[INPUT MATERIAL]

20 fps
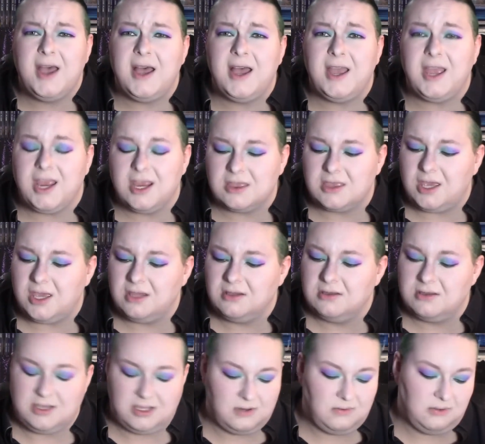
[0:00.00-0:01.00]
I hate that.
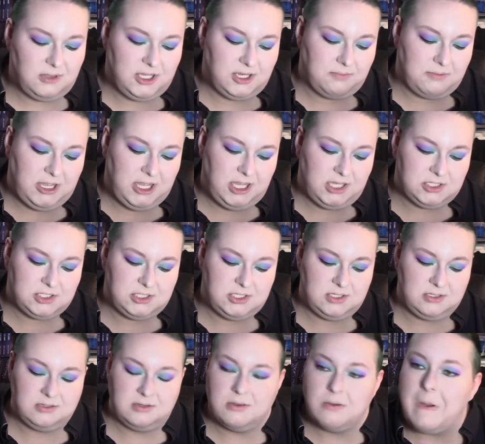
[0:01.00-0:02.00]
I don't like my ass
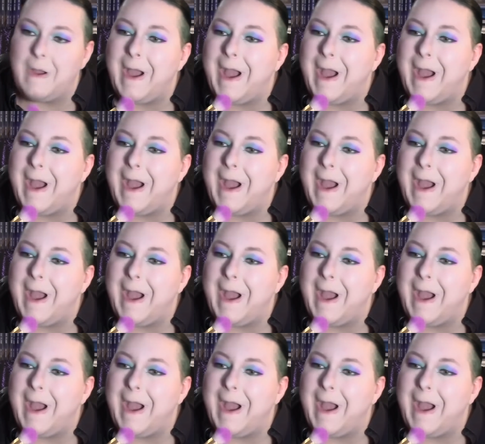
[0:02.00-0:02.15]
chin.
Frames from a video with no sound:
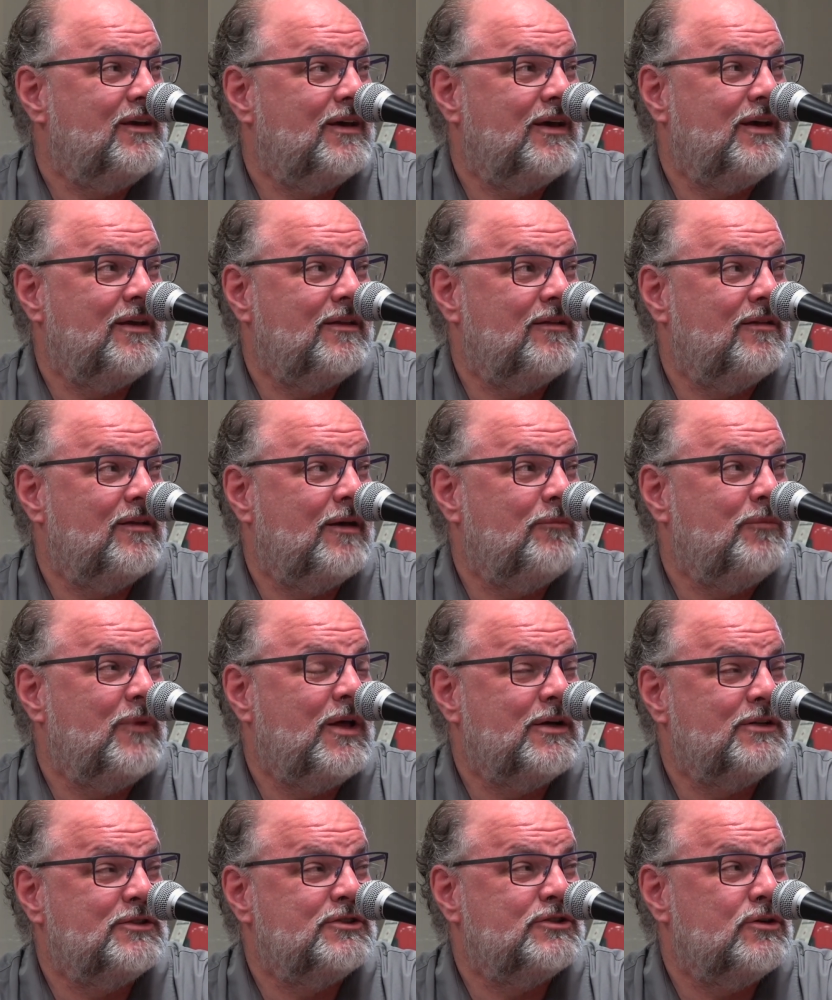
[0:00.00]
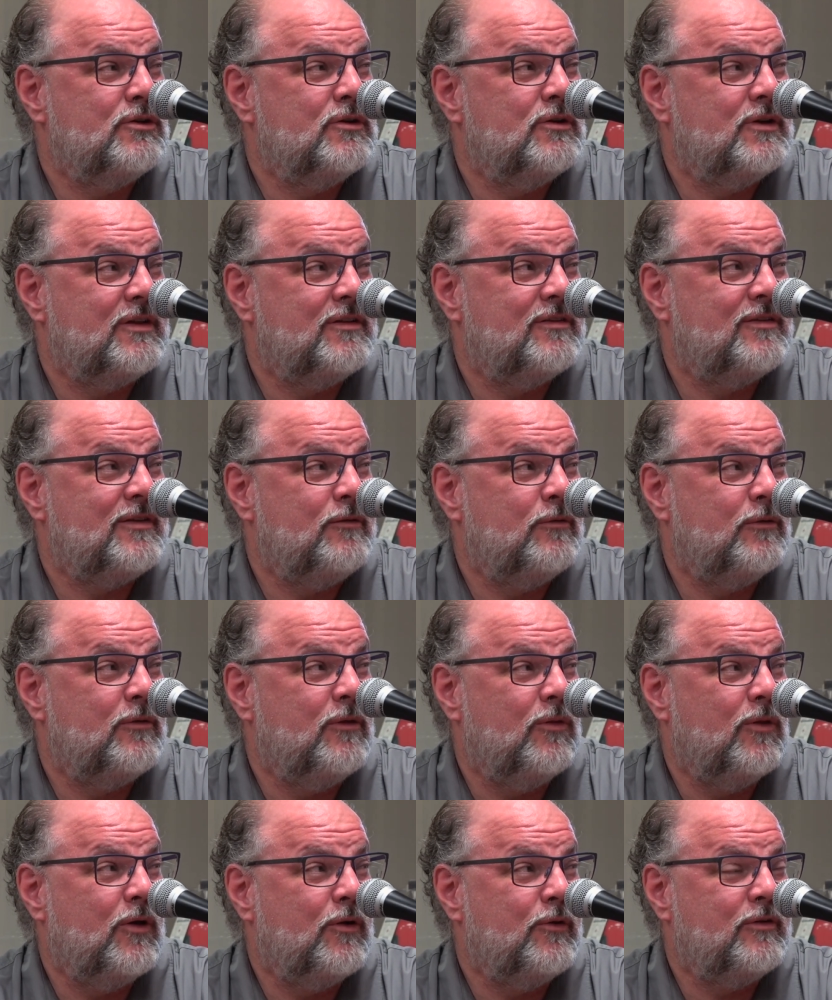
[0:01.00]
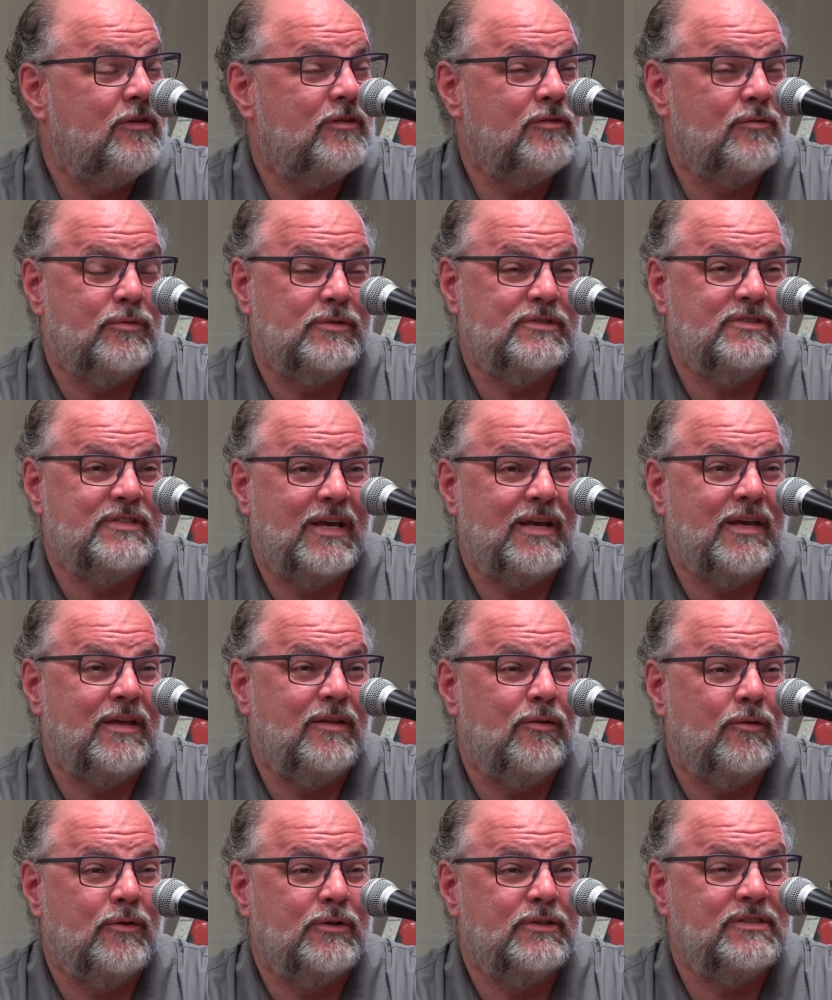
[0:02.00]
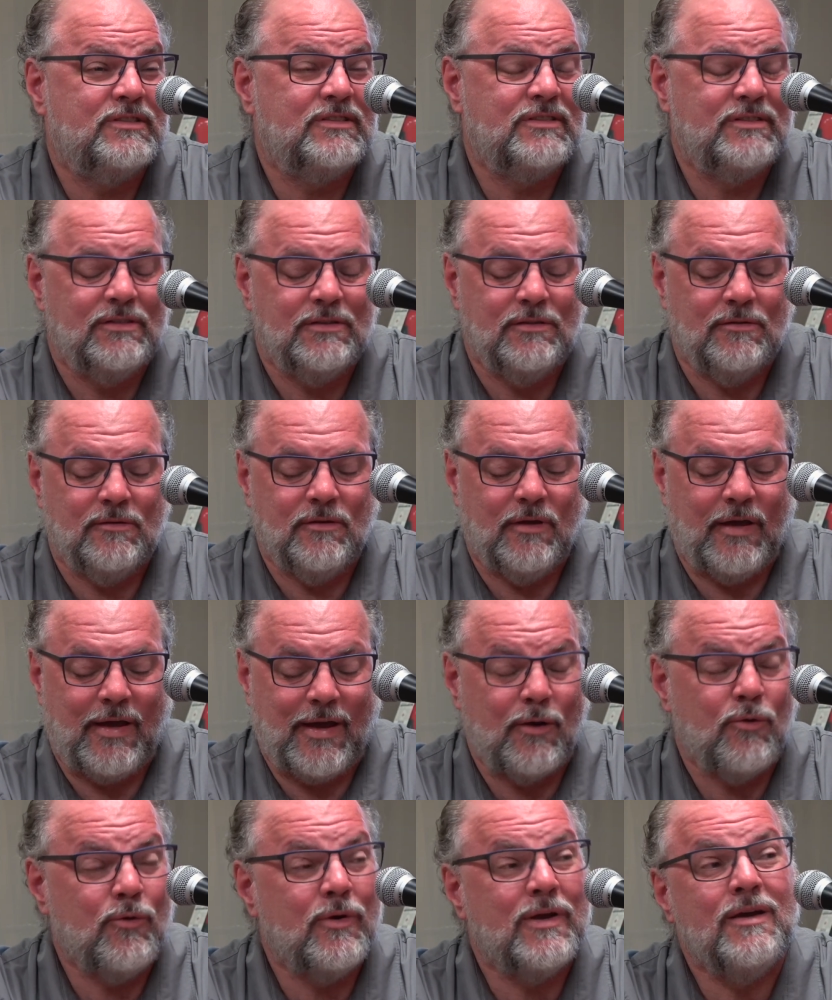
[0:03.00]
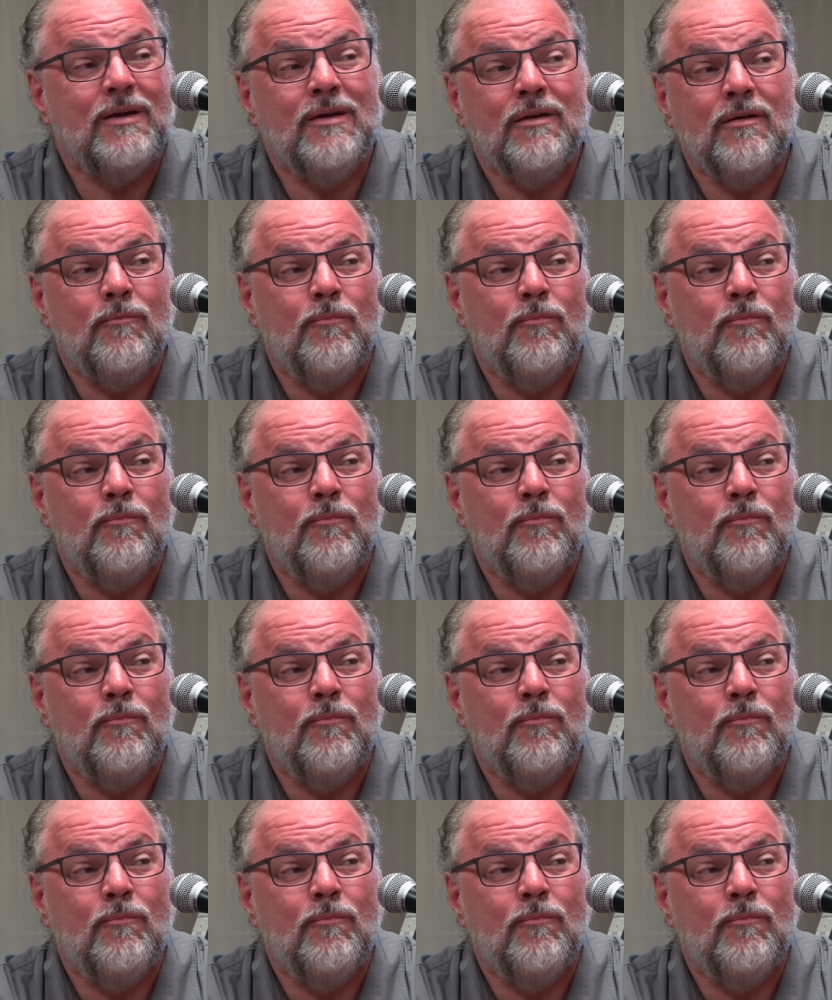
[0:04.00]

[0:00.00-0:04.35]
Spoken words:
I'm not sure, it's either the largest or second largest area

[/INPUT MATERIAL]

● WHAT THIS TASK INVOLVES
An exact copy of all the lines above is required, with the pictures removed.

● RESULT OF THE EXERCISE
20 fps
[0:00.00-0:01.00]
I hate that.
[0:01.00-0:02.00]
I don't like my ass
[0:02.00-0:02.15]
chin.
Frames from a video with no sound:
[0:00.00]
[0:01.00]
[0:02.00]
[0:03.00]
[0:04.00]

[0:00.00-0:04.35]
Spoken words:
I'm not sure, it's either the largest or second largest area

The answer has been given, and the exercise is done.